Because gXML encourages the practice of dependency inversion, of injecting a particular tree model (bridge) at runtime, it effectively bypasses—even leverages, by inclusion of a bridge for the DOM in the distribution—the DOM network effect that has presented Java developers of XML processors and applications with a Hobson's choice: choose a tree model which is technically superior or less awkward to program against but lose interoperability with the vast majority of existing processors and applications, or choose the DOM with its peculiarities and quirks and limitations but gain interoperability with the wider XML ecosystem. Developers of alternative Java XML tree models will (we hope) welcome this, and contribute bridges. Moreover, by permitting this late binding of the tree model, gXML enables use-case specific comparisons of models to each other. This capability for comparison, without losing interoperability, may lead to wider adoption of one or more of the successor models, in one application domain or across domains. Further, given the ability to compare two models in such a way, application and processor developers can provide clear test cases demonstrating issues, which developers of the tree model may find more compelling, more deserving of attention, than is currently the case when any comparison must first develop a custom framework/harness.
By enabling injection of the model, gXML also potentially permits the development of domain-specific tree models, optimized for particular use cases. Such "niche" models are actively discouraged in the current state of the art: they lead in the direction of private code, difficult to learn and difficult to maintain. AxiOM provides an example of a domain-specific model that has survived the process of marginalization; one might argue that it has done so in part through its strong association with the high-profile project Apache Axis 2. Other domains such as strongly typed XML, large XML processing, and XML in constrained memory environments come to mind as potential targets. Customization and optimization are possible both for the underlying tree model, and for the bridge implementation. There is no restriction against implementing multiple bridges for a single underlying tree model—since the pattern is injection, two significantly different bridge implementations over the same underlying tree model may be used by a single application. Here again, there are significant opportunities for domain optimization, in this case by optimizing the bridge implementation rather than changing the underlying tree model.
gXML's championing of the immutable paradigm for XML processing carries powerful potentials for performance enhancements. We cannot, at this point, quantify these benefits (they may even be chimerical), but we have seen immutability adopted in other areas specifically in order to improve performance. Immutability provides guarantees that enable concurrent processing, an increasingly common requirement for applications and processors that must scale to handle large volumes of traffic. With a custom tree model (even an immutable implementation of the DOM, potentially), the notorious impact of XML on memory can potentially be reduced. For applications and processors that already address multiple tree models, significant reductions in code size may accompany improved performance and consistency. Our experience suggests that restating problems as transformation rather than mutation tends to lead to cleaner, better-encapsulated, and typically more performant code.

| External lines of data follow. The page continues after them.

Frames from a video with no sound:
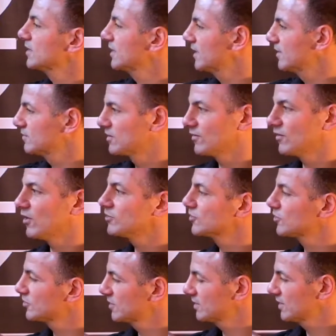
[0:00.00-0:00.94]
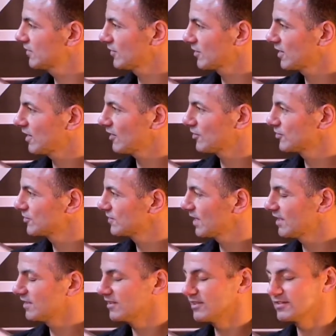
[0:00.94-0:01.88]
leaves of all sorts of different colors
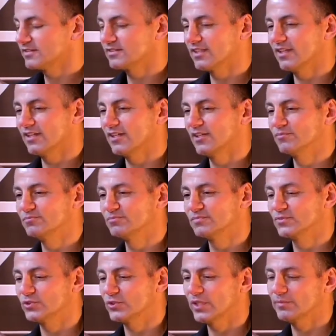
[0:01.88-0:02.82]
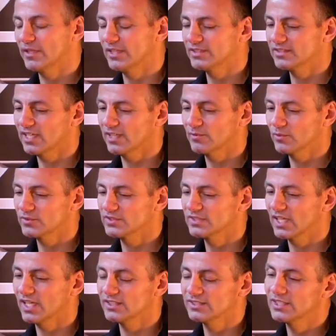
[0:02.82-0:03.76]
on this um, tree by the time it was
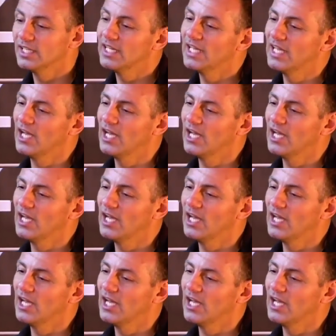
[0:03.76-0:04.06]
done.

One particular area in which gXML holds enormous promise is in the processing of "large XML". This is, in a way, the same problem as processing XML with "constrained memory;" whether one identifies the XML as too-large, or memory as too-small, the problem is the same. How can XML be processed if it is too large to fit at once into memory? The obvious answer is a custom tree model, but this answer immediately presents the developer with the DOM "Hobson's choice" outlined above. gXML removes that issue; a processor or application programmed against the gXML API can inject a simple, mature tree model for most processing, or a custom, stored-to-disk, low-memory tree model when the size of the target document exceeds a specified threshold.
Developers of technologies that compete with XML as descriptions of structured, hierarchical data may have no interest in presenting their formats as XML (may even resent the suggestion), but there are advantages to doing so: the XML programming environment is a large one, populated with numerous processors and applications. A bridge over other such data formats—JSON, for a high-profile example—could provide that format with the capabilities of the entire suite of XML tools (with the reservation that there is apt to be an impedance mismatch of some degree, that the bridge will attempt to minimize). This is most interesting when gXML is used with the immutable paradigm; modifying these alternative structured hierarchical data formats as well as analyzing them is a more difficult problem and likely to have a higher degree of impedance mismatch.

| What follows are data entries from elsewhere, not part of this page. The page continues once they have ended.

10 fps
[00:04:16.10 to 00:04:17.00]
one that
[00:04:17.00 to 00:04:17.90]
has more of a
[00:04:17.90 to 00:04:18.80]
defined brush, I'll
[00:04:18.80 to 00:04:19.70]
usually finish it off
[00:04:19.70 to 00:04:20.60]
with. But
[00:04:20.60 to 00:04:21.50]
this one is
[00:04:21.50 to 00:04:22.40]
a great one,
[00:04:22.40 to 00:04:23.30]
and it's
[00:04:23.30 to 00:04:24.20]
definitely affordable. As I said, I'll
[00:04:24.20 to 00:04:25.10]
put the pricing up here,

Again particularly with respect to immutable processing, gXML offers an opportunity to pass XML across the virtual machine/Java Native Interface boundary. The XQuery Data Model defines the operations and properties that are possible with (g)XML; there is no impediment to producing a specification-compliant API in other languages, whether they are hosted in the VM (Scala, Jython) or outside it (C++, Perl, Lua). This in turn suggests possibilities for enabling most-efficient processing, for enabling scripting in domain-specific languages, and so on.

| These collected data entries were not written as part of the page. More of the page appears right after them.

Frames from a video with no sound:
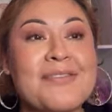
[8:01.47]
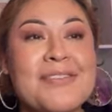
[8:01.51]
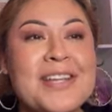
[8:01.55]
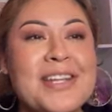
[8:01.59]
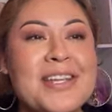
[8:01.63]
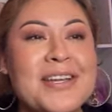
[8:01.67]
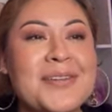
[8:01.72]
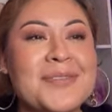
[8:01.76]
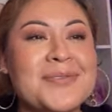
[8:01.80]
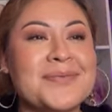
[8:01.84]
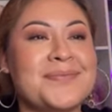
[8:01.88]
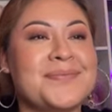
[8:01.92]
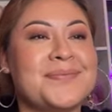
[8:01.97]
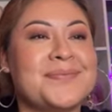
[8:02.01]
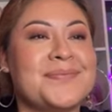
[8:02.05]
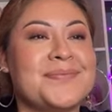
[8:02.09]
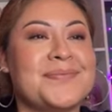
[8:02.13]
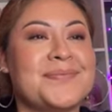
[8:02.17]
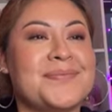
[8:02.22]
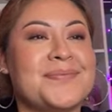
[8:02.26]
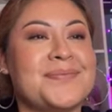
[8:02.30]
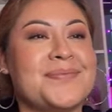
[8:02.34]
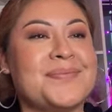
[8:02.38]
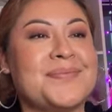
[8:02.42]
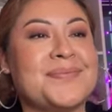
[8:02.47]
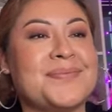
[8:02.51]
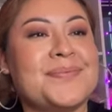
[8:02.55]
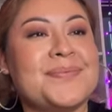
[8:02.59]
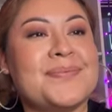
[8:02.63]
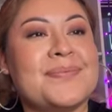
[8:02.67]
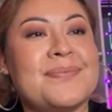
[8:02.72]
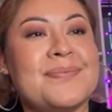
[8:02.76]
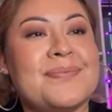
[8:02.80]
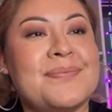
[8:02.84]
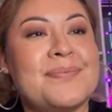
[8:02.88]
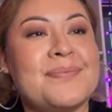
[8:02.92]
video
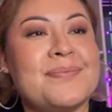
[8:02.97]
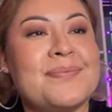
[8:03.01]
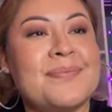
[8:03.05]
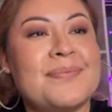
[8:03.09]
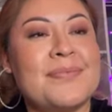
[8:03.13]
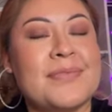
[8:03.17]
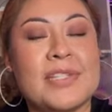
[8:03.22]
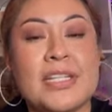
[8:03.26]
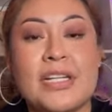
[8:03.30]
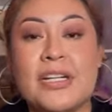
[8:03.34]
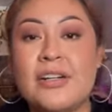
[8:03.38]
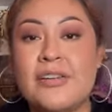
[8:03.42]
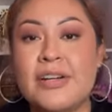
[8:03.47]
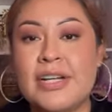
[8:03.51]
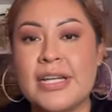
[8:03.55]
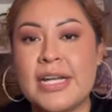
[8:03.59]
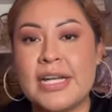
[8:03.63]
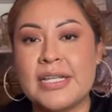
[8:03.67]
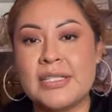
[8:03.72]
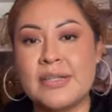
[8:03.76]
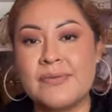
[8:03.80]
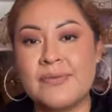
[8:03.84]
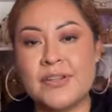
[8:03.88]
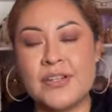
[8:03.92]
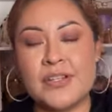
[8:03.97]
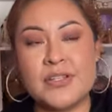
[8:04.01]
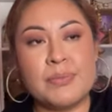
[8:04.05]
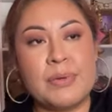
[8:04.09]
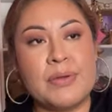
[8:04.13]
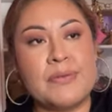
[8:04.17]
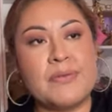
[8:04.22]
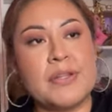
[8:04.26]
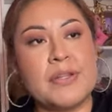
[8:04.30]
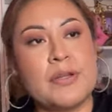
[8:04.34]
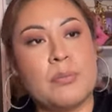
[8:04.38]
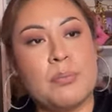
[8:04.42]
all right guys i finished
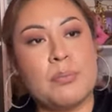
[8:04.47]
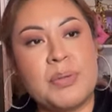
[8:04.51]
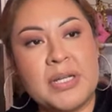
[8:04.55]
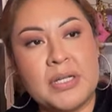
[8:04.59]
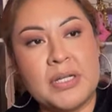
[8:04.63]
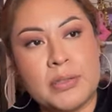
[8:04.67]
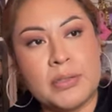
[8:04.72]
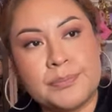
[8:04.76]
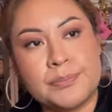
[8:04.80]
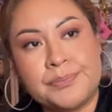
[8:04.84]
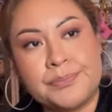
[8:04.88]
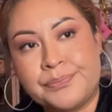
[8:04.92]
my video but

Perhaps most significantly, from the point of view of the gXML development team: in recent years a number of new specifications have appeared that offer exciting opportunities for advancing the state of the art of XML processing. In Java, adoption of these technologies—XQuery, XSLT2, XML databases—has been slowed by the lack of support in dominant models, and the limited extensibility possible. Even XML Schema has seen relatively little adoption/development outside the enterprise; gXML includes a schema model to address that issue. More importantly, the XQuery Data Model seems to offer a well-thought foundation for the next ten years of development in XML-related technologies. gXML proposes to embody that model for Java, while providing compatibility with the existing tree models, enabling a unification of processing while promoting differentiation, specialization, and customization of models.
gXML Solution(s)
We submit that gXML addresses the problems that its design set out to address, and that have plagued a large population of developers. It resolves the problem of multiple, competing tree models in Java, leverages the network effect of the dominant Java tree model for XML (and in fact shares that network effect with any other tree model over which a gXML bridge is available), and permits comparison of and late (even runtime) selection of a model best suited to the task. In the process, it begins to resolve the problems of interoperability. It is based on a well-defined, rigorous specification (the XQuery Data Model), which appears to be the best foundation for the next generation of XML technologies. It introduces and promotes the immutable paradigm for XML processing, and permits or encourages the development of models able to fulfill the promise of that paradigm.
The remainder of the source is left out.